*** MATERIAL FOR THIS TASK ***

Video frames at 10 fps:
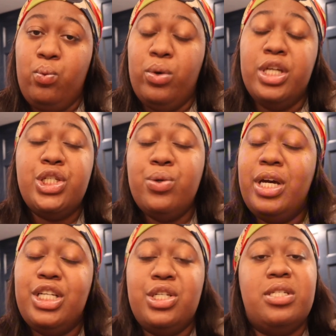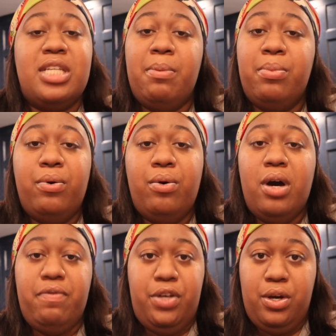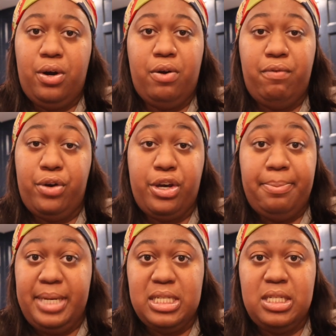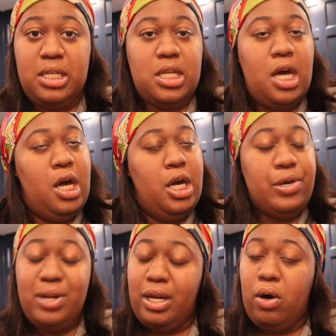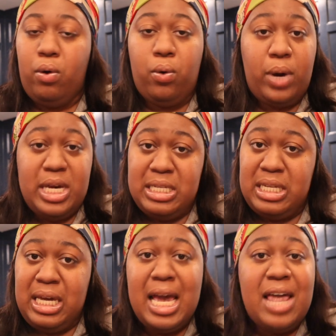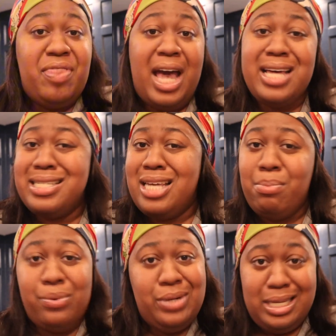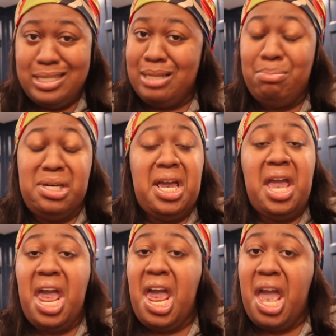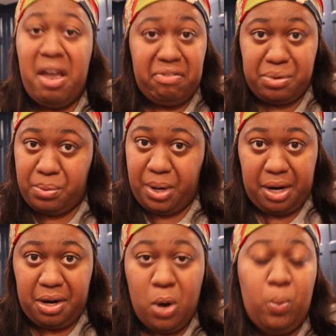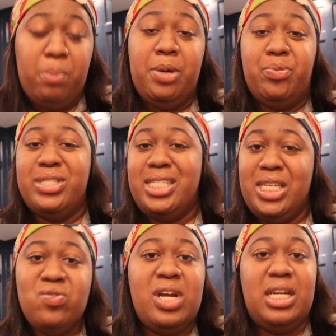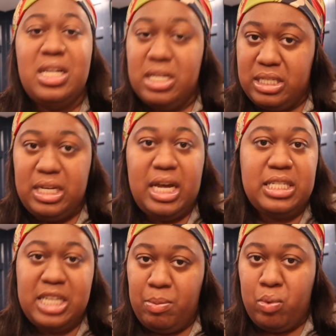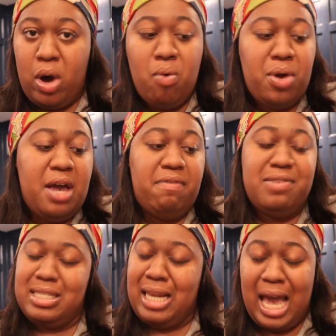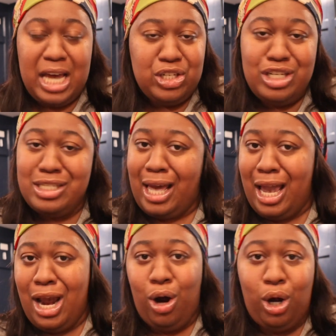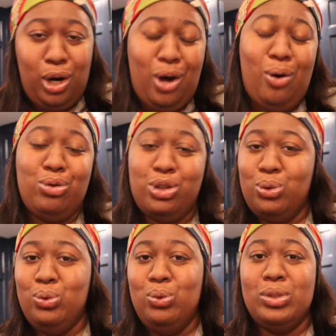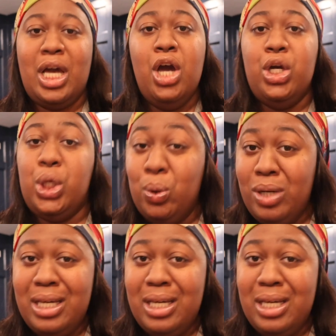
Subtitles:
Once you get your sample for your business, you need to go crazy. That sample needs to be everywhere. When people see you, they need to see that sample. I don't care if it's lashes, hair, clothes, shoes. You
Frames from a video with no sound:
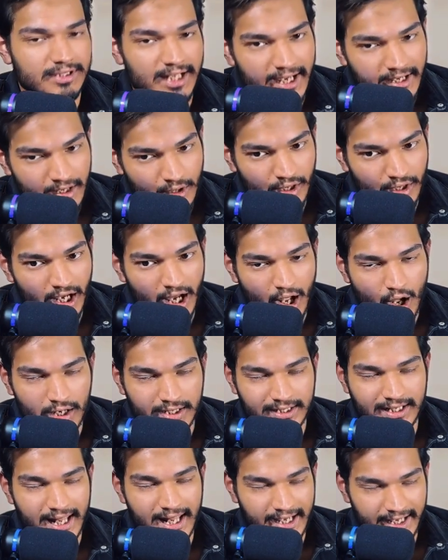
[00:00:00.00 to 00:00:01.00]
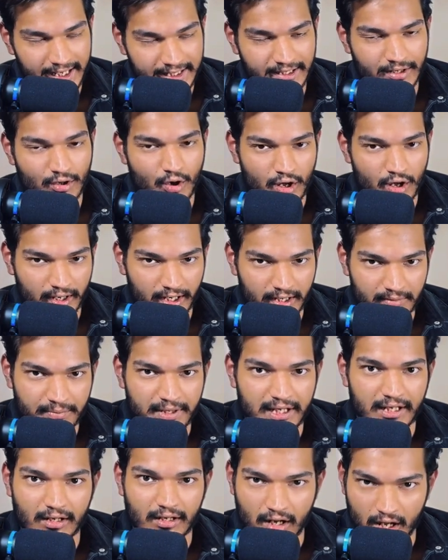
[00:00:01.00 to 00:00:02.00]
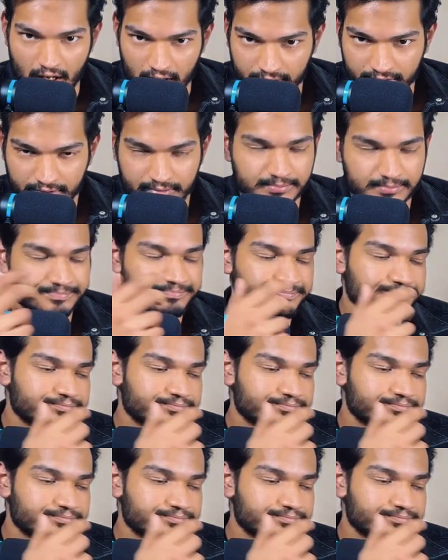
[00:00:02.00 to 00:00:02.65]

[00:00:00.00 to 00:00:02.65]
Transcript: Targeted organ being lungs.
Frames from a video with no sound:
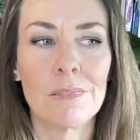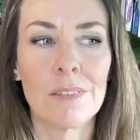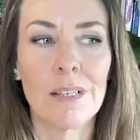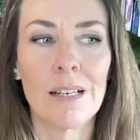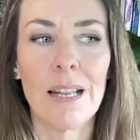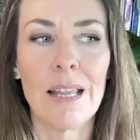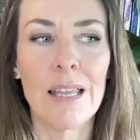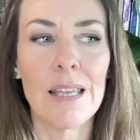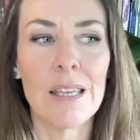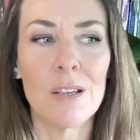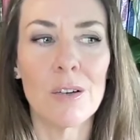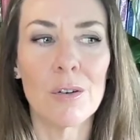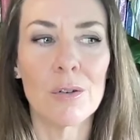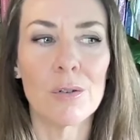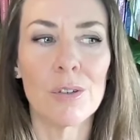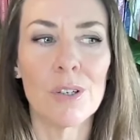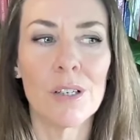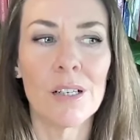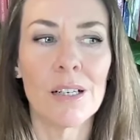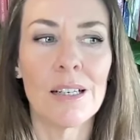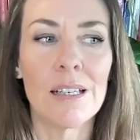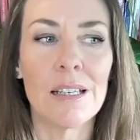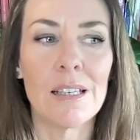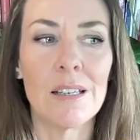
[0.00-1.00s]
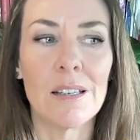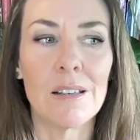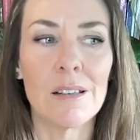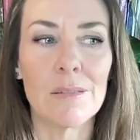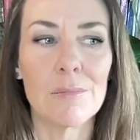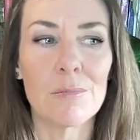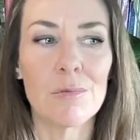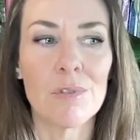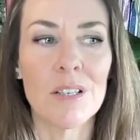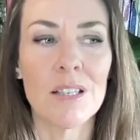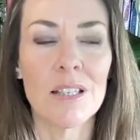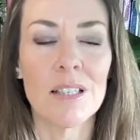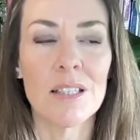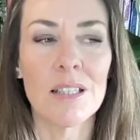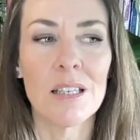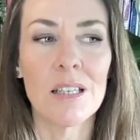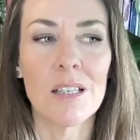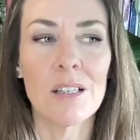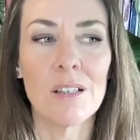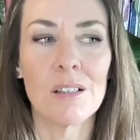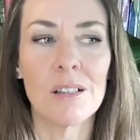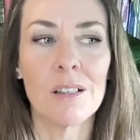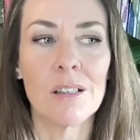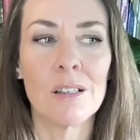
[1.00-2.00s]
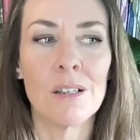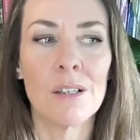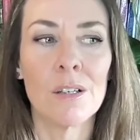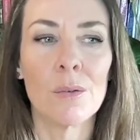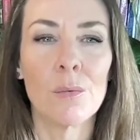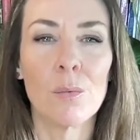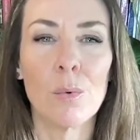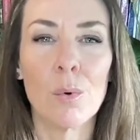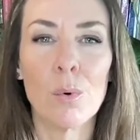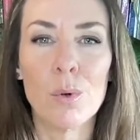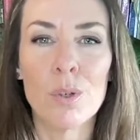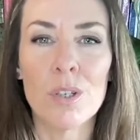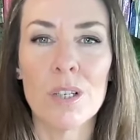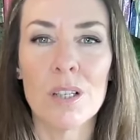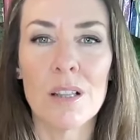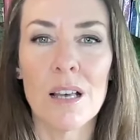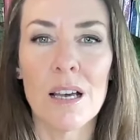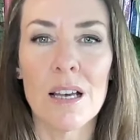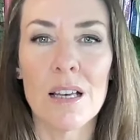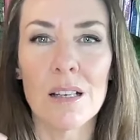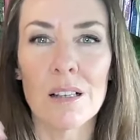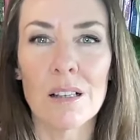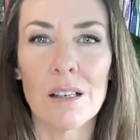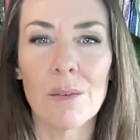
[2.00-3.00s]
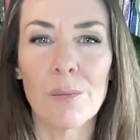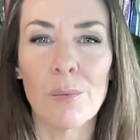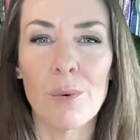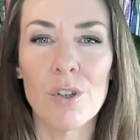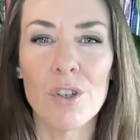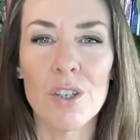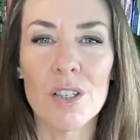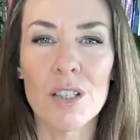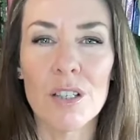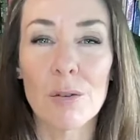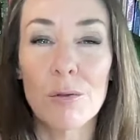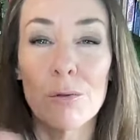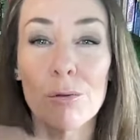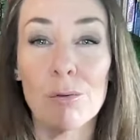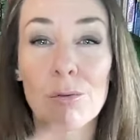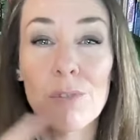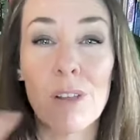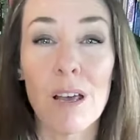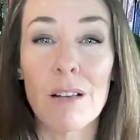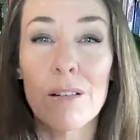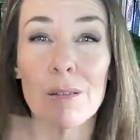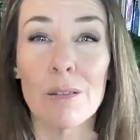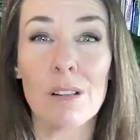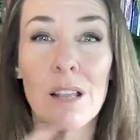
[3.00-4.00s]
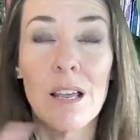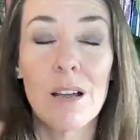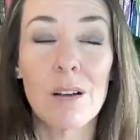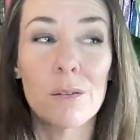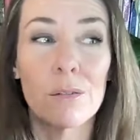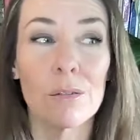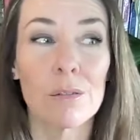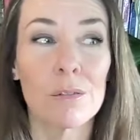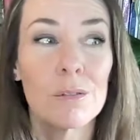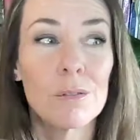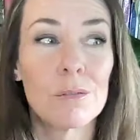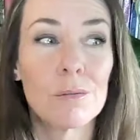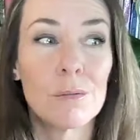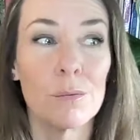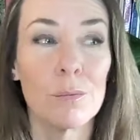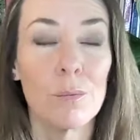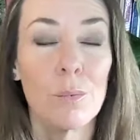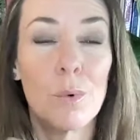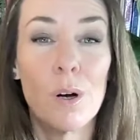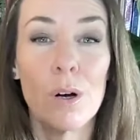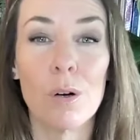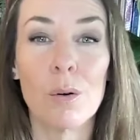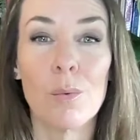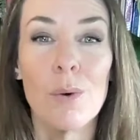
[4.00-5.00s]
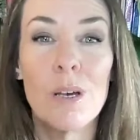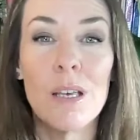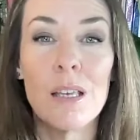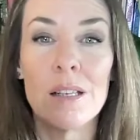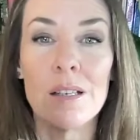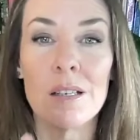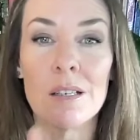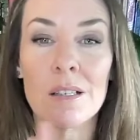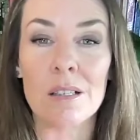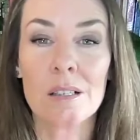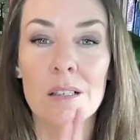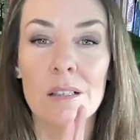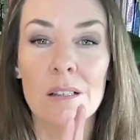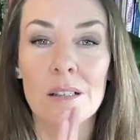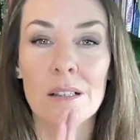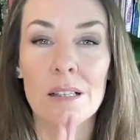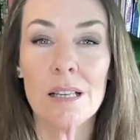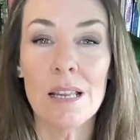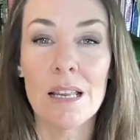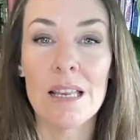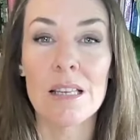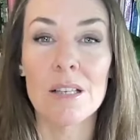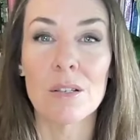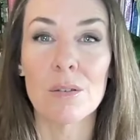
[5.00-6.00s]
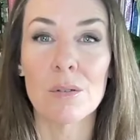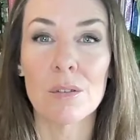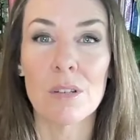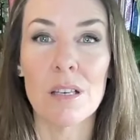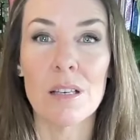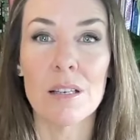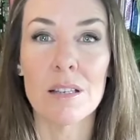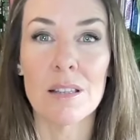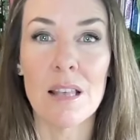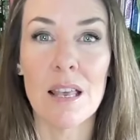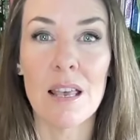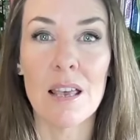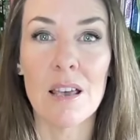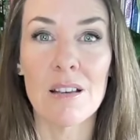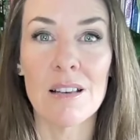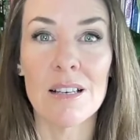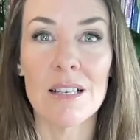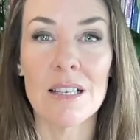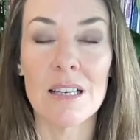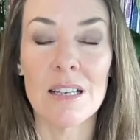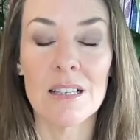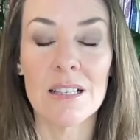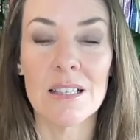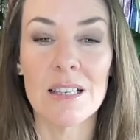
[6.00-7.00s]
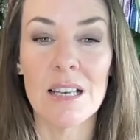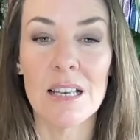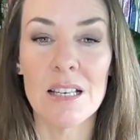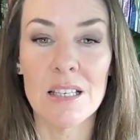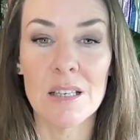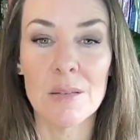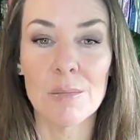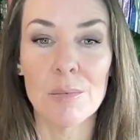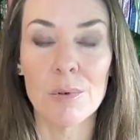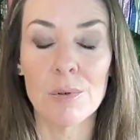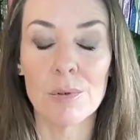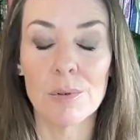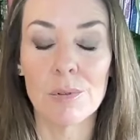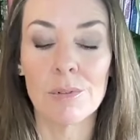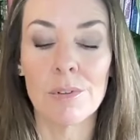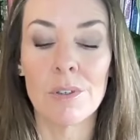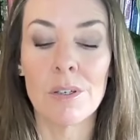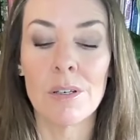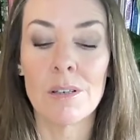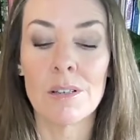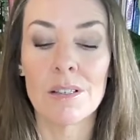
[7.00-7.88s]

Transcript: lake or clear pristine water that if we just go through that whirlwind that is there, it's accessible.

*** End of MATERIAL FOR THIS TASK ***

Where the line holding "Transcript: Targeted organ being lungs." appears, start copying, and continue exactly through the last line of the listing, both ends included, skipping the pictures.

**RESULT**
Transcript: Targeted organ being lungs.
Frames from a video with no sound:
[0.00-1.00s]
[1.00-2.00s]
[2.00-3.00s]
[3.00-4.00s]
[4.00-5.00s]
[5.00-6.00s]
[6.00-7.00s]
[7.00-7.88s]

Transcript: lake or clear pristine water that if we just go through that whirlwind that is there, it's accessible.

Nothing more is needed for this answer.